I scoured the internet for hours, posted questions in the moms group I belong to on Facebook, texted friends, and consulted my Magic Eight Ball.
Travel with a toddler? The number one answer: Don't do it!
|Traveling with babies is tough, but how else can you get a picture like this?|
In my brief experience, I have discovered (so far) that there is an age that is extremely difficult to deal with - at least it was for us. From about 14 months to 22 months was not good for traveling. In our experience, doing pretty much anything during that time frame was a challenge (and continues to be - terrible twos in full force here).
In the 14-22 month range, Mark was mobile, curious, headstrong, and would not listen to anything we said. Running away was a fun game. This time frame also involved either extreme clinginess or extreme independence. Mark either was clinging to our legs and begging to be picked up or was running away at full-tilt.
|This was a trip to AZ to visit my SILColleen at around 17 months old - we were lucky to have family to help on this trip!|
You can imagine that this wasn't the ideal time for trips.
While I am by no means an expert, we've chalked up a dozen long weekend road trips and three week-long vacations involving air travel (two domestic and one international) in two years with our son Mark, so I wanted to share a few things that might be helpful for other folks traveling with small humans.
Mark's first "trip" was to New York to visit family when he was three months old.
|Here we are at the Residence Inn Long Island Islip, which is our favorite place to stay while visiting friends and family in the Deer Park area.|
Here are some travel suggestions to maintain your sanity. Good luck, we're all counting on you!
1. Maintain Your Usual Schedule, If Possible
Kids thrive on routine and still need their sleep. We are all grumpy when we don't get as much shut-eye as usual, and this is especially true for kids. They're in a new place and their schedules are all up in the air. Staying on schedule is easiest from birth to three months, as kids can nap anywhere, and in these early months, there is no such thing as a schedule anyway.
If you're traveling by car and your destination is less than four hours away, try to plan naptime for the middle of the trip. If you're traveling by air, for the love of God, don't wake them up early for a flight. We immediately regretted our early flight to Miami (which I was so proud of saving a ton of money on). The trade-off for saving cash on our flight was a cranky 15 month old who we woke at 3 a.m. for an hour + long drive to the airport, the usual fun check-in procedure, and security.

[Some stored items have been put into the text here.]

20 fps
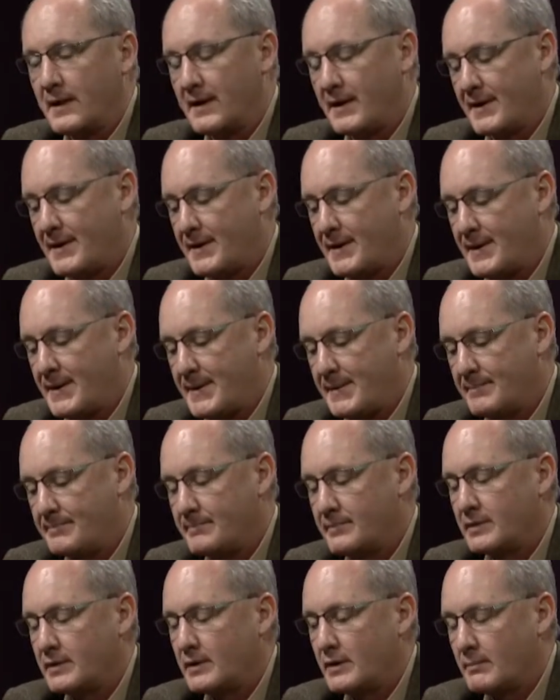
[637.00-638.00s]

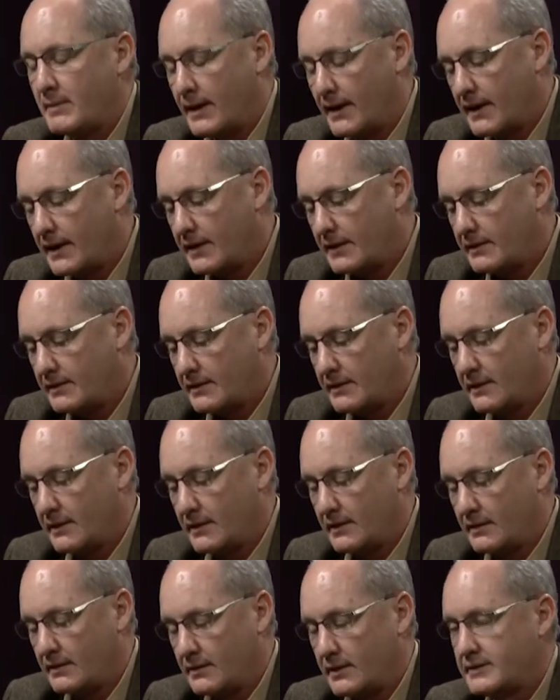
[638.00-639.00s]
My
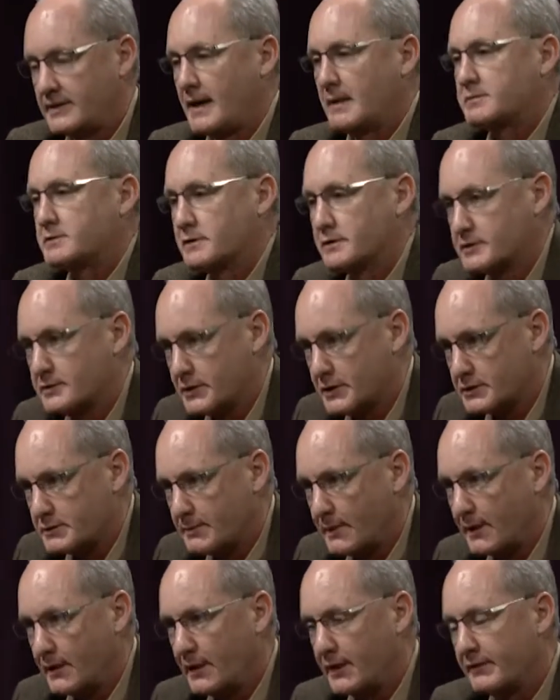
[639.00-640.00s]
adoption has touched
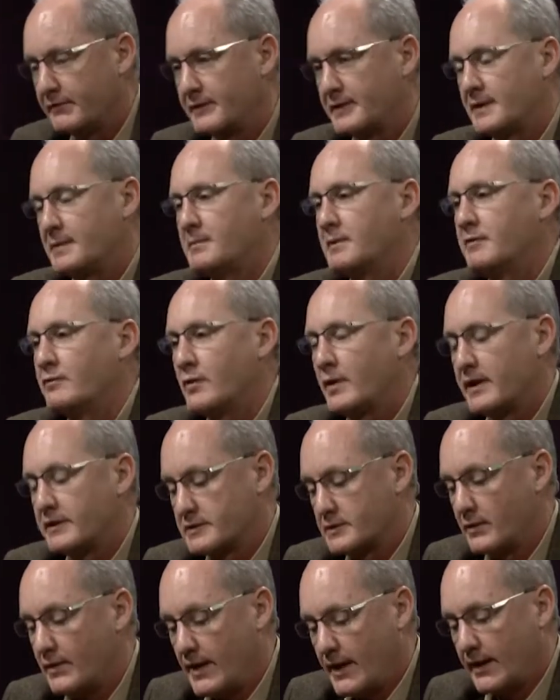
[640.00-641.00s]
my life in a number of ways.
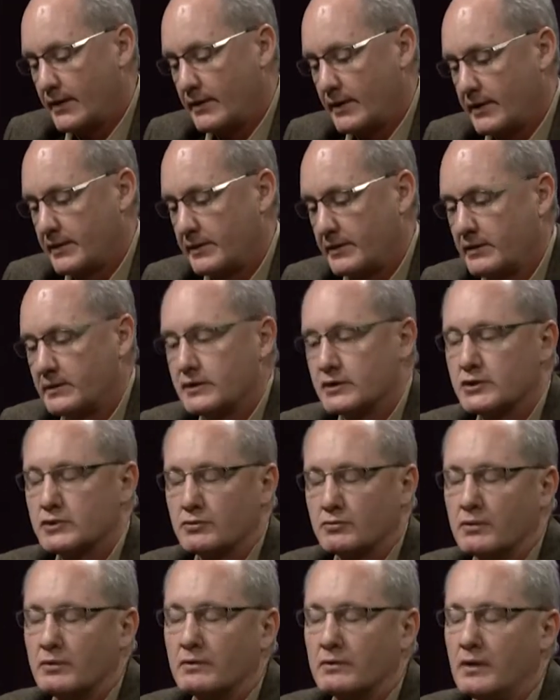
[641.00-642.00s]
And Ohio had an
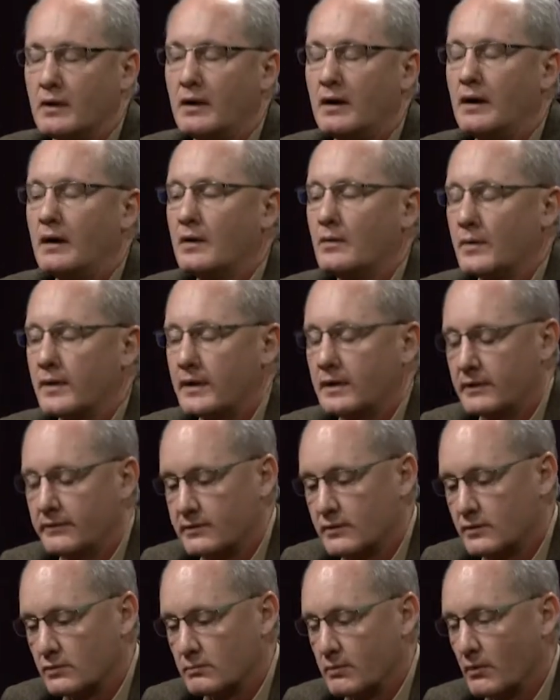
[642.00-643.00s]
unusual law where if
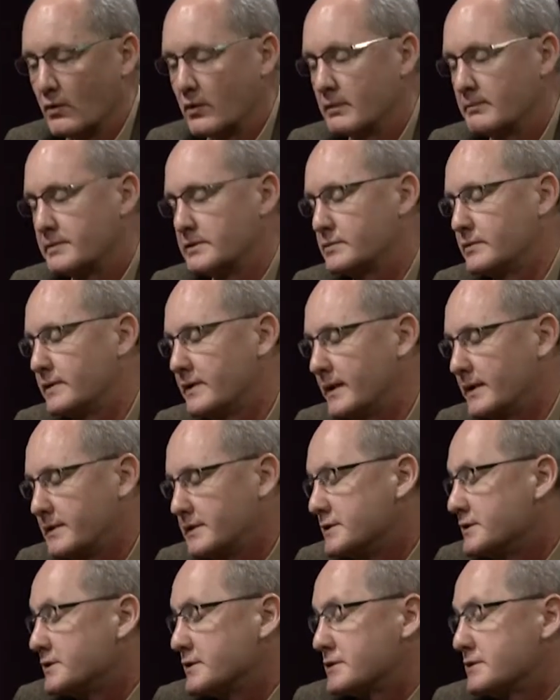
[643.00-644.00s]
you were born between
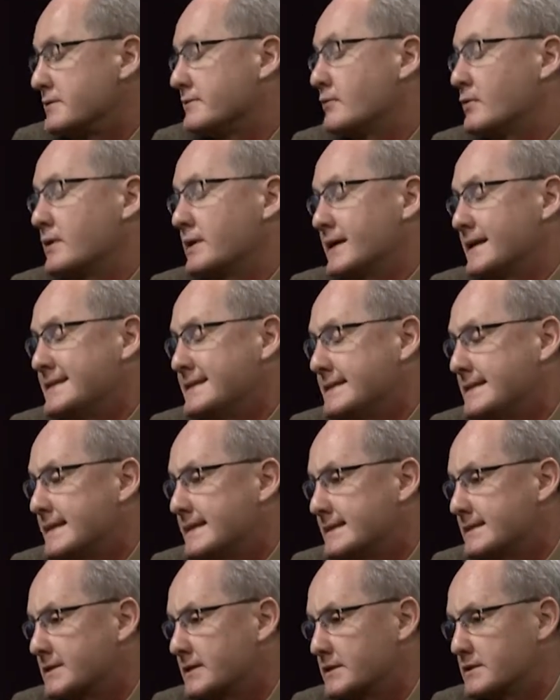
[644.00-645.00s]
1964 and
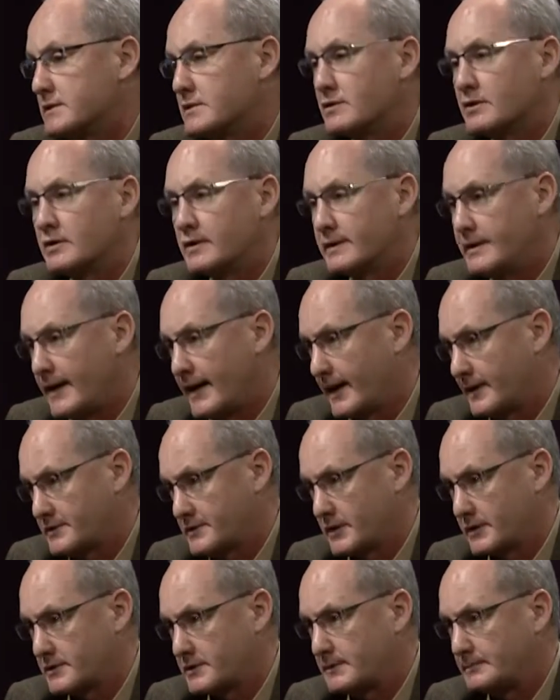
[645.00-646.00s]
1996, you couldn't
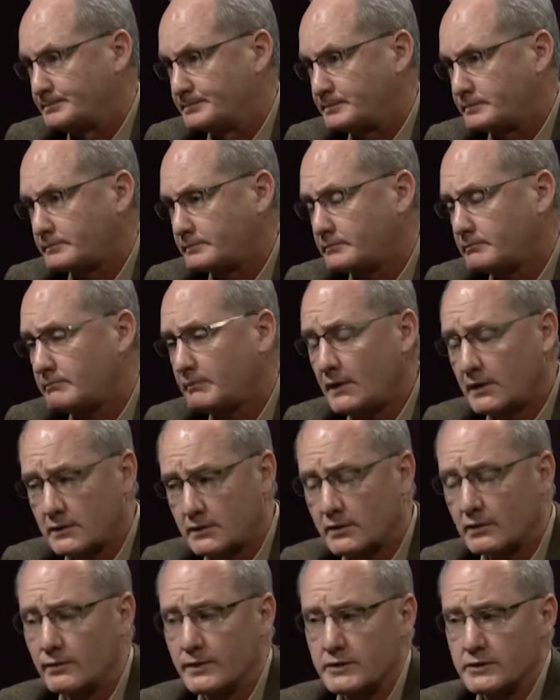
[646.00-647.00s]
access
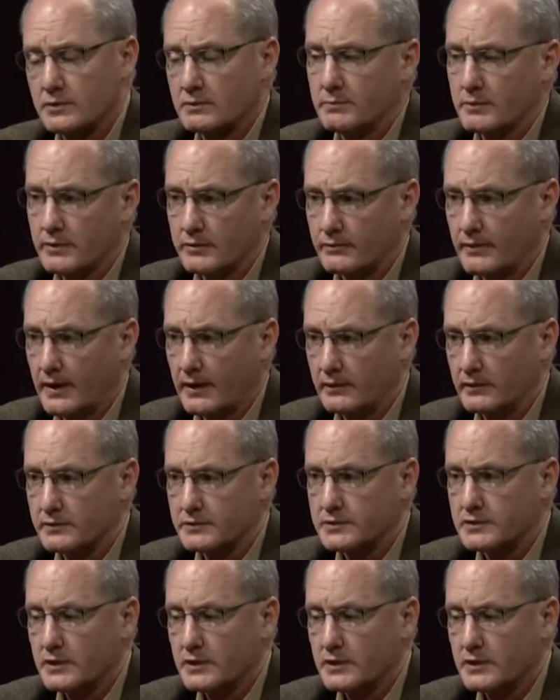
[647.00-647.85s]
your original birth records.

He put up with all of this until we got on board. He cried for what felt like the entire flight. To my horror, I discovered that we were those people on the plane.
|The best baby on a plane is a sleeping baby|
It was so bad that the flight attendant gave Jay two free bottles of vodka with his Bloody Mary mix.

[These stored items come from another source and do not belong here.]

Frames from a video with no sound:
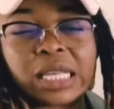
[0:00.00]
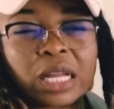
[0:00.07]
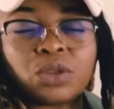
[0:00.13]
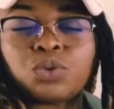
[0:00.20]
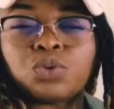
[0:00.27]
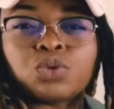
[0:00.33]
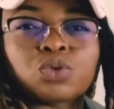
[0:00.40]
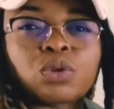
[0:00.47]
to use
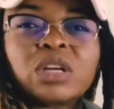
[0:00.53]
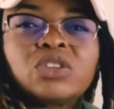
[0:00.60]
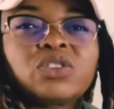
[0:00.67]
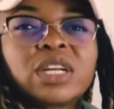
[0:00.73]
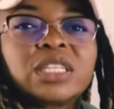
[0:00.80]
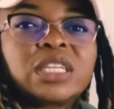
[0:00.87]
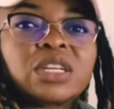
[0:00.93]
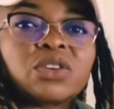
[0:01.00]

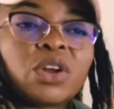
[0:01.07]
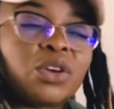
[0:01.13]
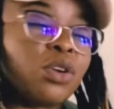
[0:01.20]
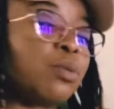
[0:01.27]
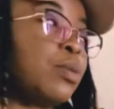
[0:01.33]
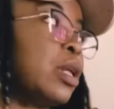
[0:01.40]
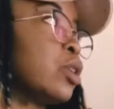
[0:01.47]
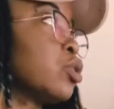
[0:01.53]
quadratic
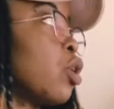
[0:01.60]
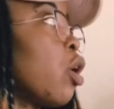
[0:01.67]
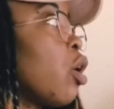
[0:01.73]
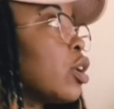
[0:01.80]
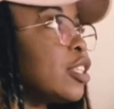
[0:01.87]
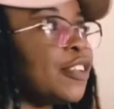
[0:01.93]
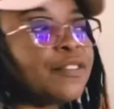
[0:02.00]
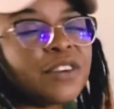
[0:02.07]
trinomials or
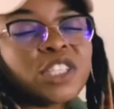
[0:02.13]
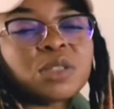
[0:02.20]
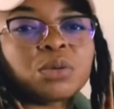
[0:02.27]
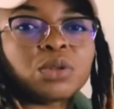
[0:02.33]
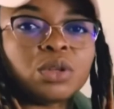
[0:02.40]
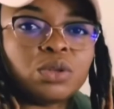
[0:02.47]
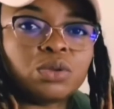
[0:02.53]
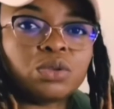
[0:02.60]
difference between
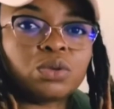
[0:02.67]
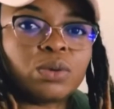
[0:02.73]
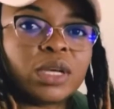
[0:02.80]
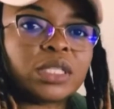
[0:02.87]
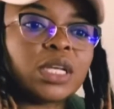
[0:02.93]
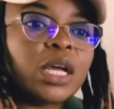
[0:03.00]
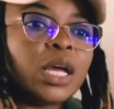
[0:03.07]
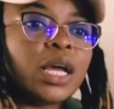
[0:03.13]
two squares.
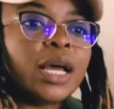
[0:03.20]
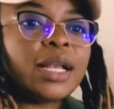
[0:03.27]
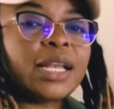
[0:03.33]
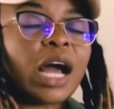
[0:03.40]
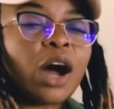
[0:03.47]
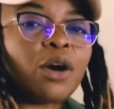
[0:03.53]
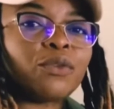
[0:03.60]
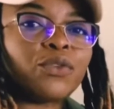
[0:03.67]
Now,
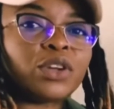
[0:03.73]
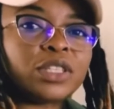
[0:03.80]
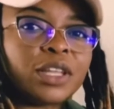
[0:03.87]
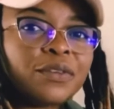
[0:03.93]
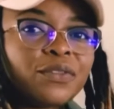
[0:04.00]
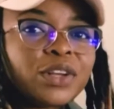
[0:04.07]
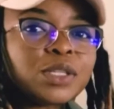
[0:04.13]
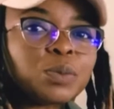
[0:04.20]
for
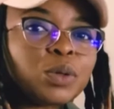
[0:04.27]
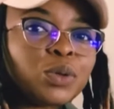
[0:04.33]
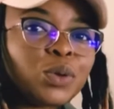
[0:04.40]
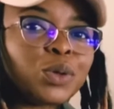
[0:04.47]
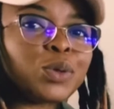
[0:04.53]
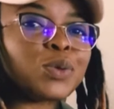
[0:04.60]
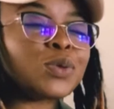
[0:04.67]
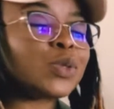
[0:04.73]
difference between two
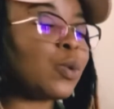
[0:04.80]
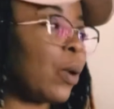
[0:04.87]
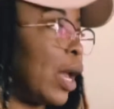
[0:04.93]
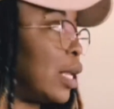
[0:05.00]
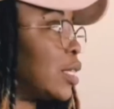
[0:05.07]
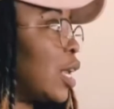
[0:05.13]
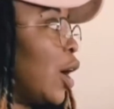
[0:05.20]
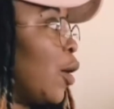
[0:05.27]
squares,
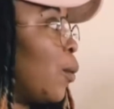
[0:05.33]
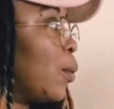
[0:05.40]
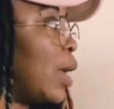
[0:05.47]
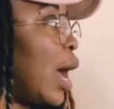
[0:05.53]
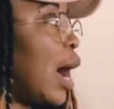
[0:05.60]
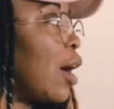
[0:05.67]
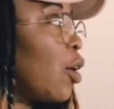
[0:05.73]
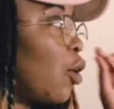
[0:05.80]
we are
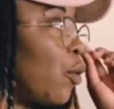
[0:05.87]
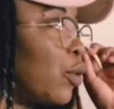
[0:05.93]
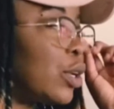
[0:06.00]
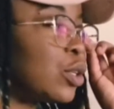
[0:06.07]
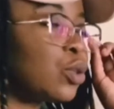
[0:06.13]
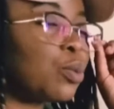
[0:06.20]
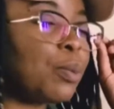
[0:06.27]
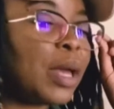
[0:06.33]
going to
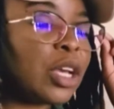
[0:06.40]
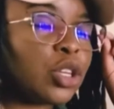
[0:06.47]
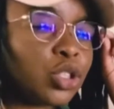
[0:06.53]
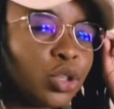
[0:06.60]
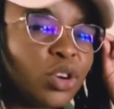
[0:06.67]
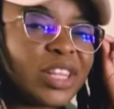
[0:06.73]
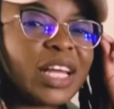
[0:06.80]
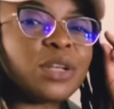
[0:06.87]
make sure
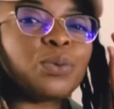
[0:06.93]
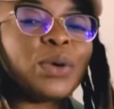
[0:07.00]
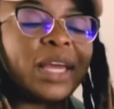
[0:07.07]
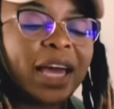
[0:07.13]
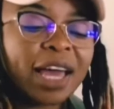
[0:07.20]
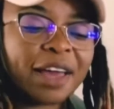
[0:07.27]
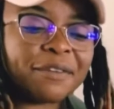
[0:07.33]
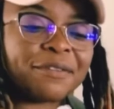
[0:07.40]
that we
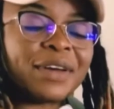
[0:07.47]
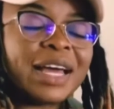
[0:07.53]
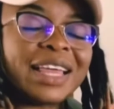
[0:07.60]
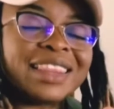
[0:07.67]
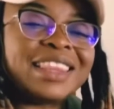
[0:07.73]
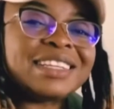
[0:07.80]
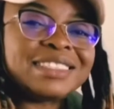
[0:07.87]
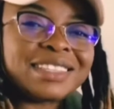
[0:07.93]
have the
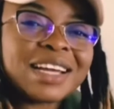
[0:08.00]
term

Determine if adjusting to a new time zone makes sense for you and your child. The general rule of thumb is that it takes one day to adjust to each hour of time difference. If you're taking a long weekend in Paris (lucky you), consider sticking to your usual time zone for activities, if at all possible.
If your trip allows you to adjust to local time, live like our ancestors did. Wake at sunrise and start winding down at sunset. Make sure that you and your kiddo are exposed to as much natural light as possible. It will help you adjust more quickly.
I've always heard that you should stay up until 8 pm local time to best adjust to a new time zone. For adults, a 2 hour nap on arrival afternoon (hell, you're on vacation - nap each day!) is also fine, as well as up to a 3-3.5 hour nap for your kid. Wake them at least 3 or 4 hours before their local bedtime though so that they can eat dinner and try to get settled in.
2. Prepare for Passport Issues
|Ready for Mexico|
If you're going to try the photo yourself, lay your baby outside on a white sheet or blanket. Preferably on a cloudy day, where you get enough light for the photo, but not enough to cause shadows.
I found this post to be the most useful for getting a passport photo for Markface.
Ultimately, the lovely woman who works at our local post office took Mark's photo while he was laying down on an old mail bag. When in doubt, ask USPS what to do. They're experts!
Also, don't forget - kid's passport photos expire after 5 years, so you need to keep a close eye on Passport expiration dates. Most countries require that your passport is valid for at least six months beyond your planned return date. Check to make sure that you have all of the necessary information from the U.S. State department before your trip, and also check with the country you will be visiting to see if there are any travel visas to secure ahead of time.
3. Keep them occupied
This is the name of the game on planes, trains, and automobiles (and boats too, I'm sure). A kid occupied with a new toy or game is going to be less likely to annoy those around them, especially their parents.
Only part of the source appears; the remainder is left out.